We first investigated the TK of tebuconazole in chironomids through exposure to spiked sediment. Three tentative candidates were identified, including an oxidation product already referenced in the literature as TEB_M324a and two new metabolites. Then, a full TK experiment was implemented through exposure of chironomids to sediment spiked with tebuconazole at 200 ng/g with a 24h uptake and 96h depuration phase. The results showed very fast uptake and depuration of tebuconazole, as reported in the literature for another invertebrate. TD experiments showed a decrease of the survival probability with increasing exposure time and concentration as well as a decrease of the growth with increasing exposure time and concentration. The effect of the tebuconazole on the growth of chironomids raises the question of a potential common mechanism across species (e.g. CYP51) since some evidence recently showed the ability of some azole to reduce the growth of fish and proliferation of fish gill cells.
As we did with chironomids, we investigated TK and TD of azoles in rainbow trout cell lines. From the biotransformation experiments, we proposed six tentative bioTPs for prochloraz whereas no one could be observed for both propiconazole and tebuconazole. Among them, three have been previously reported in invertebrates and are registred in MassBank (PRZ_M282, PRZ_M325 and PRZ_M352). Overall, our results were in accordance with those in gammarids where higher number of bioTPs were found with prochloraz than with the other azoles. In our case, no conjugation products were observed meaning that these enzymatic pathways might be non functional in these cell lines or that we lack sensitivity to detect them. A last experiment was performed in order to characterize accurately the TK of prochloraz and its metabolites in the RTL-W1 cells. The in vitro data collected will be used to implement a PBTK model in order to extrapolate biotransformation rate and growth rate at the whole organism level.
The results described above were presented in various congress (SETAC Europe 2018, 2019, EUSSAT) and three publications were or will be written.
Distribution of azoles
- The innovative retrospective analysis of digital archives of HRMS/MS data allowed a comprehensive spatial and temporal analysis of the exposure.

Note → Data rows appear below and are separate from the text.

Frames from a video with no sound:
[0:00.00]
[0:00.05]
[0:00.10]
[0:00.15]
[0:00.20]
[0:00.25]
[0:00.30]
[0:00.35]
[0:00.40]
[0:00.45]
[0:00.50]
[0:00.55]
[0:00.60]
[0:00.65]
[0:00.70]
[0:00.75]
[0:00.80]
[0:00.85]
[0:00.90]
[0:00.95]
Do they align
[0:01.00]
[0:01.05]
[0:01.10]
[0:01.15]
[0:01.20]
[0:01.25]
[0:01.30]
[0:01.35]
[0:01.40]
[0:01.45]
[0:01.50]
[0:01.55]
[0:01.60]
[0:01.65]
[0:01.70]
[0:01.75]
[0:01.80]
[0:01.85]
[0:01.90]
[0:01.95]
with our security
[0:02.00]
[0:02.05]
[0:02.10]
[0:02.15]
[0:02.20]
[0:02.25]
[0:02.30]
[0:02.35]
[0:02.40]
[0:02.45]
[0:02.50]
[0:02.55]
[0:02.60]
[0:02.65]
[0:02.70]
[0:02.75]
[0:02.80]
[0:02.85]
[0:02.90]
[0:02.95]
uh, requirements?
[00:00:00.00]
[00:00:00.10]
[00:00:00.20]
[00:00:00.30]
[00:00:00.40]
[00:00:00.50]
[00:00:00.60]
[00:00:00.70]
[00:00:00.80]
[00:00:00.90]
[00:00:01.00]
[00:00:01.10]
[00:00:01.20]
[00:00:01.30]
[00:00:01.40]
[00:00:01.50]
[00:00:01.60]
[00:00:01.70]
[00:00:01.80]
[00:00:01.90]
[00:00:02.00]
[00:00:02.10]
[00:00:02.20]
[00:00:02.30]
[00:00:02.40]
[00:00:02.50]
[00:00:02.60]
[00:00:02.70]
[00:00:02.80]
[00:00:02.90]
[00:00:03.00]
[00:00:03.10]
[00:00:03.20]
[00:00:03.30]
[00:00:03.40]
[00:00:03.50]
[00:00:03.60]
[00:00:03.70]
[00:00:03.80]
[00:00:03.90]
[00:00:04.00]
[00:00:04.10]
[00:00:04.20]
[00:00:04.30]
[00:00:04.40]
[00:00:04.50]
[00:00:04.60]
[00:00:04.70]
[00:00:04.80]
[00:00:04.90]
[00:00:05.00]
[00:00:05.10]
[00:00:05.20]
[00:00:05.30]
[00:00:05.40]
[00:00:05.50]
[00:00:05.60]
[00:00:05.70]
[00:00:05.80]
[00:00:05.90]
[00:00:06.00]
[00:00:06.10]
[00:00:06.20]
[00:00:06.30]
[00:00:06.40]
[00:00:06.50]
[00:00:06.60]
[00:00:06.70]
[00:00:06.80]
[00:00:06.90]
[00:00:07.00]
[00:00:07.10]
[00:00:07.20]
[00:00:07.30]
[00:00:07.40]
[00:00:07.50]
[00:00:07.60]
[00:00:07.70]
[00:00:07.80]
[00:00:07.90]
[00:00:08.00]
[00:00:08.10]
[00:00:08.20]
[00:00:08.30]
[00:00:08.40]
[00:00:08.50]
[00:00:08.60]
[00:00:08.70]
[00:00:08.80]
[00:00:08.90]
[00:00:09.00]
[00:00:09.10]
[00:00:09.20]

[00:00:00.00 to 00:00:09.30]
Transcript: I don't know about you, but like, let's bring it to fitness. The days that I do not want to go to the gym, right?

- Antifungal azole are widely distributed into aquatic compartments including biota in accordance to their broad range of physico-chemical properties.
- Of the 60 pre-selected azoles, 21 were detected (LOQ of 1 μg/L in water and LOQ of 50 ng/g in sediment or biota).

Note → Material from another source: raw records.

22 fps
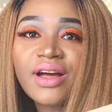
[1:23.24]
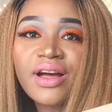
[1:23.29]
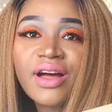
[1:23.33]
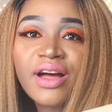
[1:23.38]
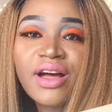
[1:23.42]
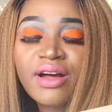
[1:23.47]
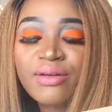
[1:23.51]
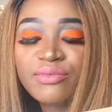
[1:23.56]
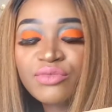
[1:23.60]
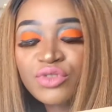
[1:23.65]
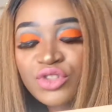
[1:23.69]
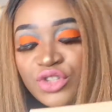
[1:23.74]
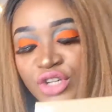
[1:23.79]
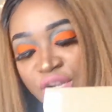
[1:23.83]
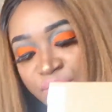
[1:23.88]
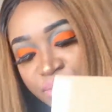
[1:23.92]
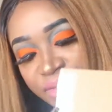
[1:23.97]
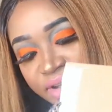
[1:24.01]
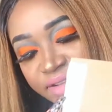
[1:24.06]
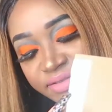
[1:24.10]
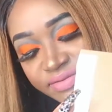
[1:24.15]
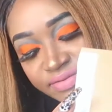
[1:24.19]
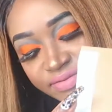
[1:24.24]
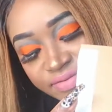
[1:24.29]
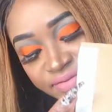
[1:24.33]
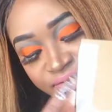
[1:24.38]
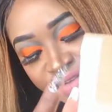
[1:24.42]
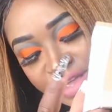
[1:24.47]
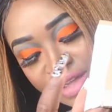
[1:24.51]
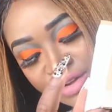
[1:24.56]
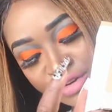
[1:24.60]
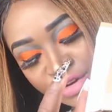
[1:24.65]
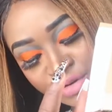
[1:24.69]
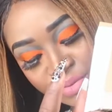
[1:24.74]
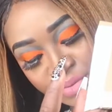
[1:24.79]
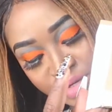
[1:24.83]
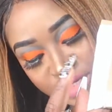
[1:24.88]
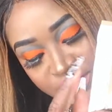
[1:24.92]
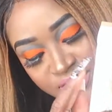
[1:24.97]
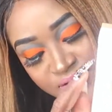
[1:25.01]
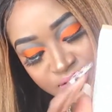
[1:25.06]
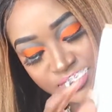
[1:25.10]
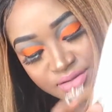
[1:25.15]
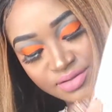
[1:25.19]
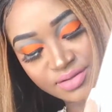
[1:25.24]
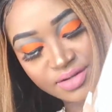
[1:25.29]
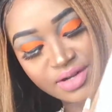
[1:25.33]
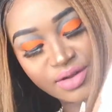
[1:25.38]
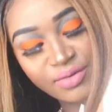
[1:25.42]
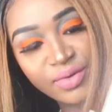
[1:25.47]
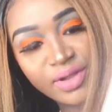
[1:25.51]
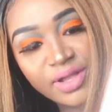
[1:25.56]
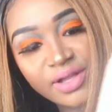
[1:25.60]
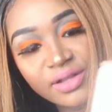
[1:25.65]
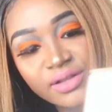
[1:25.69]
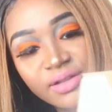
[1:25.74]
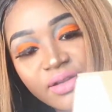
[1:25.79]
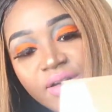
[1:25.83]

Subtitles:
I'm trying my very best here so that we can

- More pesticides were detected than pharmaceuticals. Also, pesticides were detected in all the compartments whereas pharmaceuticals were mainly found in WWTP effluents demonstrating their urban origin.

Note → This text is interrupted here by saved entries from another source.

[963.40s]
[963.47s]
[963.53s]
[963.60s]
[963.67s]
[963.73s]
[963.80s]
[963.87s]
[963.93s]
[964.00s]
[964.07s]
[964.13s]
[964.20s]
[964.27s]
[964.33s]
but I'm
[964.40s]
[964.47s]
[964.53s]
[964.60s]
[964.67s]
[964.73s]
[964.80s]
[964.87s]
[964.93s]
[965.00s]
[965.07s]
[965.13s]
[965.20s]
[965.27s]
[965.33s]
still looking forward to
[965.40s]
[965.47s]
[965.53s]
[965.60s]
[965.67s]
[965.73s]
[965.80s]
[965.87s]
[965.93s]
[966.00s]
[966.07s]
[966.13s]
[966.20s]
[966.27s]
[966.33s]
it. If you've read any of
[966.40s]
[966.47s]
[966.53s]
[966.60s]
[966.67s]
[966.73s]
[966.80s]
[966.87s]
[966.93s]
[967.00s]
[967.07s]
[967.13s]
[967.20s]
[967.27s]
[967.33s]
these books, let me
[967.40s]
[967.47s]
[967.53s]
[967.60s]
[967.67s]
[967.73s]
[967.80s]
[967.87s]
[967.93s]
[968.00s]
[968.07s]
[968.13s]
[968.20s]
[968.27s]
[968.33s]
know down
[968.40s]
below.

- Risk quotient calculations revealed risk of exposure especially if some of the investigated rivers and streams are used for drinking water production.
Bioaccumulation, biotransformation and effects of azoles
- The detection of antifungal azoles in biota confirms the actual exposure of aquatic organism.
- Chironomids share at least one common bioTPs of the tebuconazole with gammarids
- Tebuconazole follows a fast uptake and elimination in chironomids, as reported for other antifungal azoles in this species
- Tebuconazole led to an inhibition of the growth of the chironomids (IEC50 values of 7 ug/g d.w.) raising the question of the molecular mechanism(s) involved.
- Prochloraz, propiconazole and tebuconazole can trigger cytotoxicity in rainbow trout cell lines. Prochoraz is the most cytotoxic
- Antifungal azoles are biotransformed by rainbow trout cell lines.
- Prochloraz is the most metabolized with six candidates transformation products identified, among those, three are shared with gammarids.